Bruce Wayne is as much Batman as Batman is Bruce Wayne, but in recent issues writer Scott Snyder has proven Bruce can go on without the cape and cowl. That is until innocents become threatened and his city is under fire. Can Bruce take back the mantle? Is it good?
Batman #50 (DC Comics)
Last month Batman was fed up with Mr. Bloom—a giant flower-headed psychopath turning the city into plant food—and rushed to Wayne manor to take back his cape and cowl. He was able to bring back his memories and training via a computer upload. I know, it’s kind of wacky, but this issue opens with him ready to suit up.
Why does this book matter?
It’s the 50th issue! Plus, like with Superman, we’re getting the hero we love back in the cape and cowl.
Here we go!
Fine, you have my attention. What’s good about it?
What we have here is a 55 page 50th issue extravaganza that’s hell-bent on making us cheer for the Batman we haven’t seen in ages, at least in this book. It’s also a love letter to Jim Gordon and the work that he’s done and Snyder does a good job closing the book on his version of Batman. So often comic books end a story with little to no reason or explanation, but here we get a solid reasoning from multiple characters as if to say the idea was worth exploring but we all know Bruce as Batman is the real way to go.
At the same time Snyder proves Batman isn’t as strong without a trusty Jim Gordon by his side. From their first encounter to the epilogue, Snyder establishes their admiration and understanding of each other incredibly well. If you ever wanted to read a single issue that showcases their bond, this is it.

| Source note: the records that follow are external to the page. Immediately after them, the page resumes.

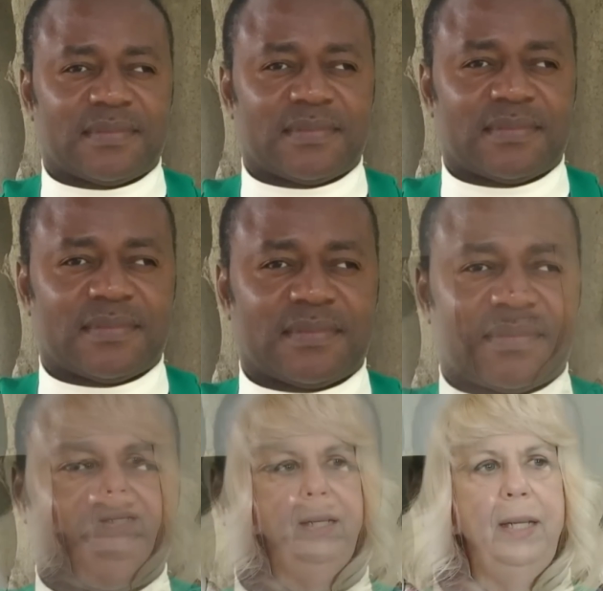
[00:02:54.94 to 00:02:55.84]
told
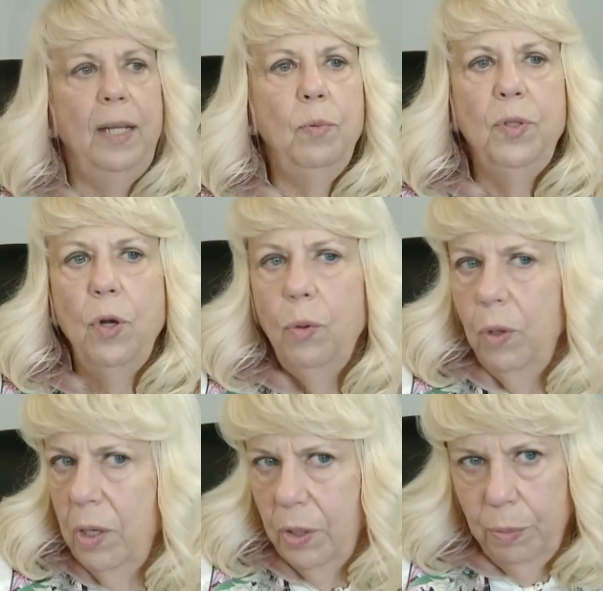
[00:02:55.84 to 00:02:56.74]
he would no
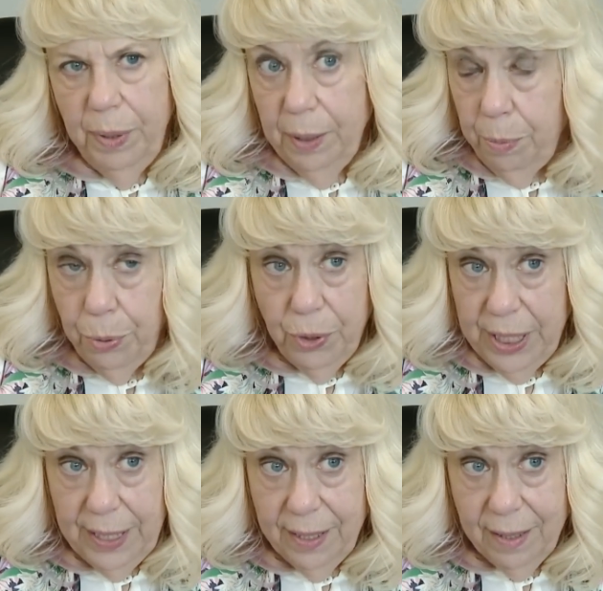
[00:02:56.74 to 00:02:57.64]
longer be a
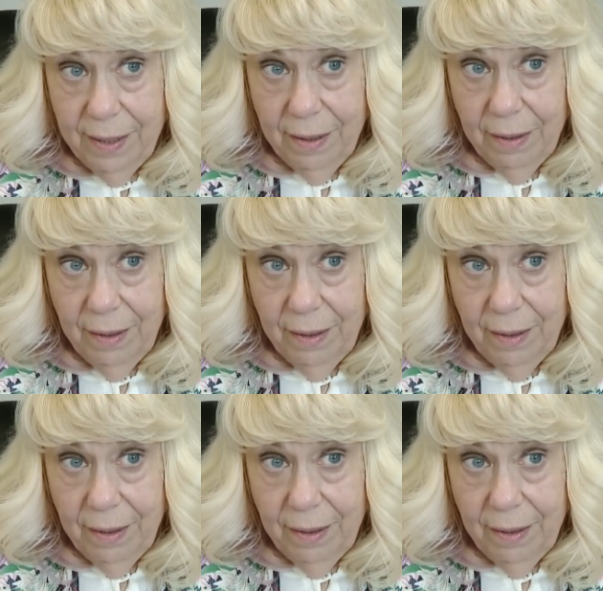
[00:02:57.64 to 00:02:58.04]
priest.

There are a few balls floating in the air with this issue from Batman, to Jim Gordon, and finally Duke, and Snyder bounces between them effectively. You’re never confused or disinterested in what is going on because we cut away and back again at interesting moments. It also allows him to deliver solid exposition on Mr. Bloom’s backstory, Jim Gordon getting some retribution and Batman himself kicking some much needed ass.
And ass kicking is what we get! Artist Greg Capullo gets to do a lot in this issue and the art never suffers for it. From skyscraper-sized mech action to Batman using a GCPD flag to kick ass, there are all sorts of fun sequences to take in. One in particular has Mr. Bloom’s head, the size of a small house, being dragged through a skyscraper and the angle at which we see it is from inside. It serves to show the scope of the character and the damage being dealt all at once quite well.

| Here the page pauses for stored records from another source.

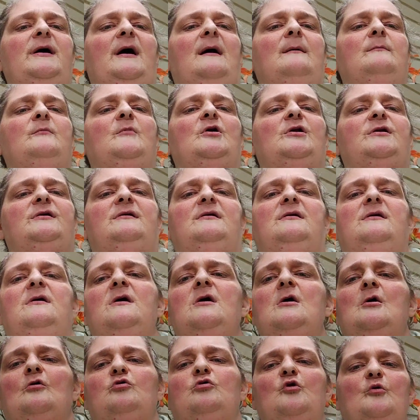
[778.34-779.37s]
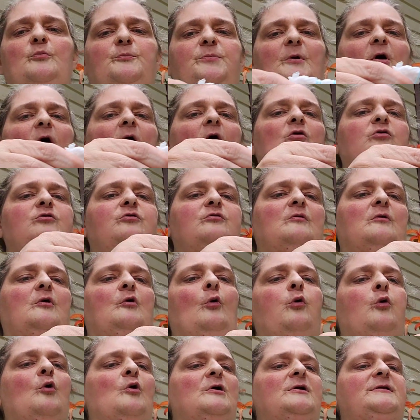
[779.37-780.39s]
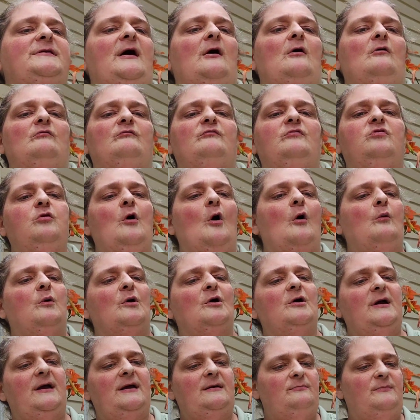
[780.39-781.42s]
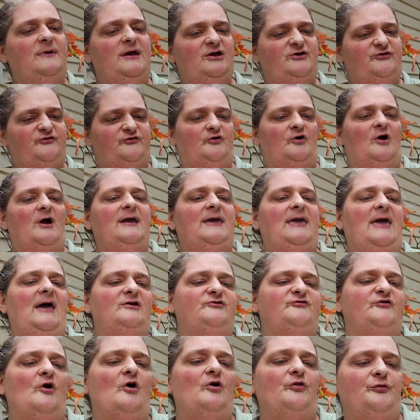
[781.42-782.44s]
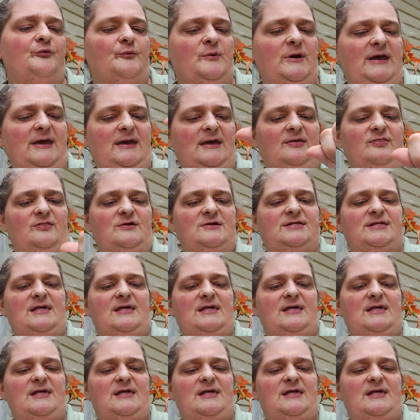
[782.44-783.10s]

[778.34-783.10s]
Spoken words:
it, I'm going to loop a cord down lower and make sure I catch all three in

It can’t be perfect can it?
All that said, how Jim Gordon and Batman attempt to take down Mr. Bloom is confusing. It involves some sort of power source…or something, and it doesn’t help that Mr. Bloom’s big attack isn’t really explained either. Maybe a re-read of this arc in one sitting would help a bit, but it reads like confusing jargon and McGuffin-level explanations are given. It also doesn’t help that Mr. Bloom’s power set is getting out of hand. Like a little kid coming up with new powers for his impossible scenario, it feels like Mr. Bloom gets powers and abilities to serve the plot which which makes much of his takeover feel like an unearned series of events.
Then there’s a long stretch of the issue where Jim Gordon narrates that is very heavy on the verbiage and feels forced. It starts off with Jim talking over his radio about power levels and then he goes into what his experience was like as Batman and the need for such a hero at all. It’s sort of slapped into the comic like a forced goodbye letter, goes into why we are stronger because of our differences, and the purpose of bats (messengers from the land of the dead). It’s rife with big ideas and certainly isn’t a terrible speech, but could have been stronger sprinkled through an entire issue rather than running alongside the big climax.

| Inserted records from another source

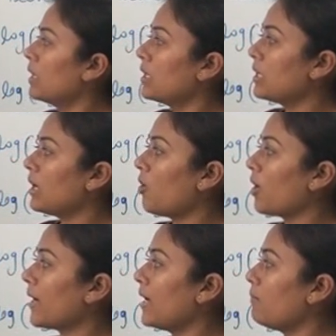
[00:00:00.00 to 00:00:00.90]
Here
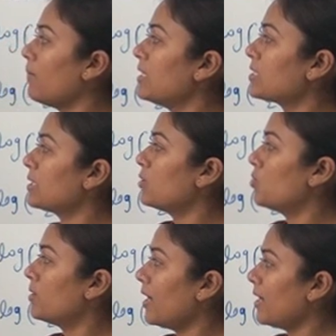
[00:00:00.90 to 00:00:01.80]
log n base
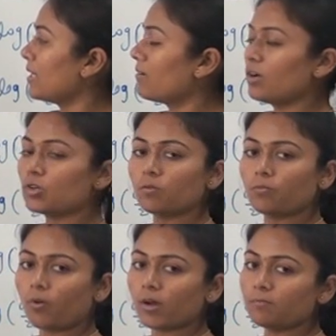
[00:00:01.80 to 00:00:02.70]
10 equal to
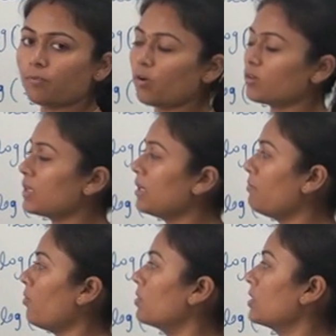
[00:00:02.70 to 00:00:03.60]

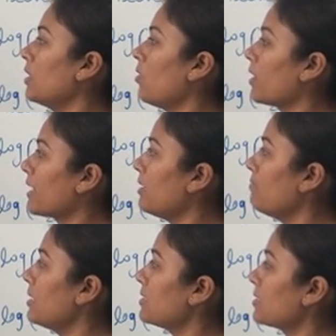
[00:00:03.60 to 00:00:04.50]
0.4343 log
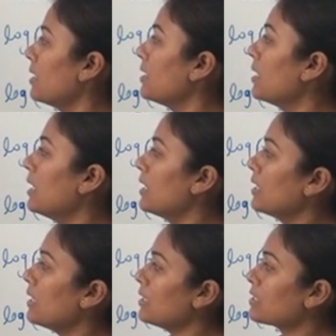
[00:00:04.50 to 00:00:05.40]
n base 10.
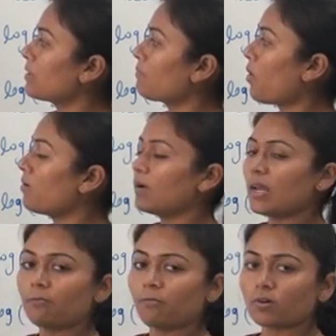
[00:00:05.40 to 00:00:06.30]
It is the
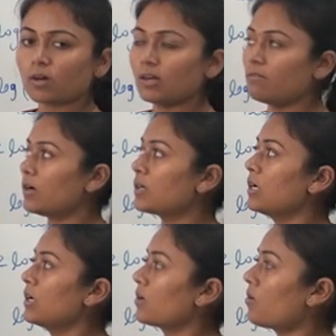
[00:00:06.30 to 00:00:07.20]
formula for convert
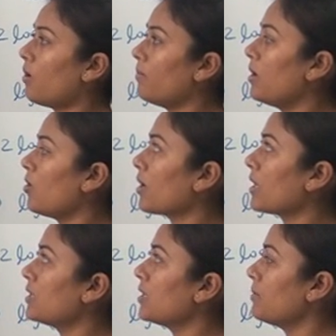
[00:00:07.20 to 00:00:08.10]
common
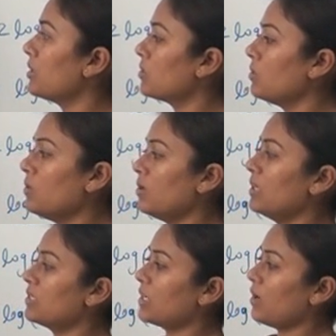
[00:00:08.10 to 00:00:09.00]
logarithm into
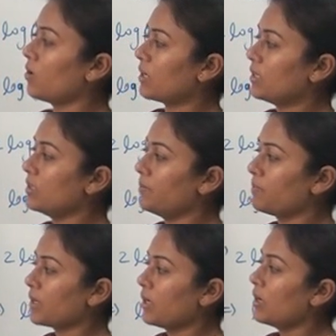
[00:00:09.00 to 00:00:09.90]
natural logarithm.
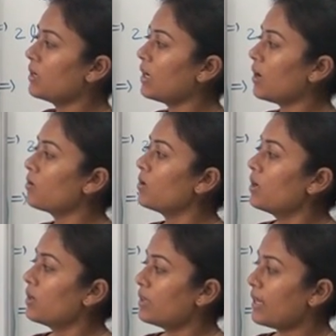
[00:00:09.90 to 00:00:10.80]

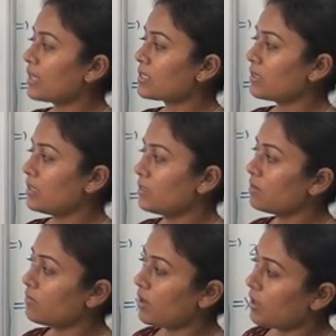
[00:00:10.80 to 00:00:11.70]
Now next,
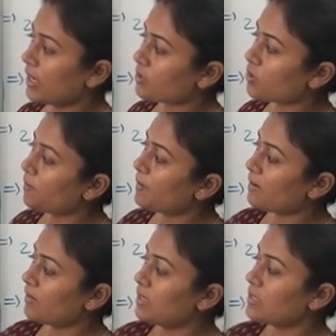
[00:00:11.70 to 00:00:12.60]
in next
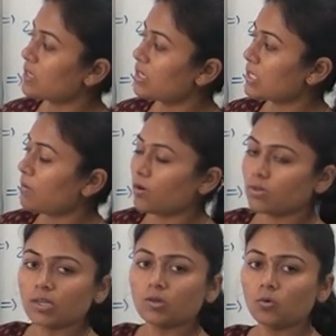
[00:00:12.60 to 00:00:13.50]
topic we discuss
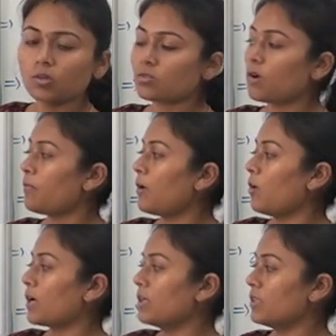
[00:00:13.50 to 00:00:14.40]
about the rules of a
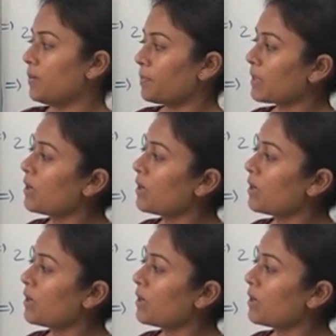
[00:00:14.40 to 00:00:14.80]
logarithm.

The epilogue doesn’t feel genuine either. Though we get a good reason for these characters
new directions, it’s too much like a hard stop and redirect for the next story arc than a natural progression. It doesn’t feel earned since everything changes on a dime.
Not only is this image kind of horrific, it shows off how huge Bloom has become.
Is It Good?
As far as climactic issues are concerned, this book delivers. We get Batman being the hero we love, storylines wrap up adequately and there’s a huge battle to go along with it. Unfortunately the heavy use of dialogue bogs things down and there’s a strong sense that things are changing because the next story arc demands it, not because it’s earned.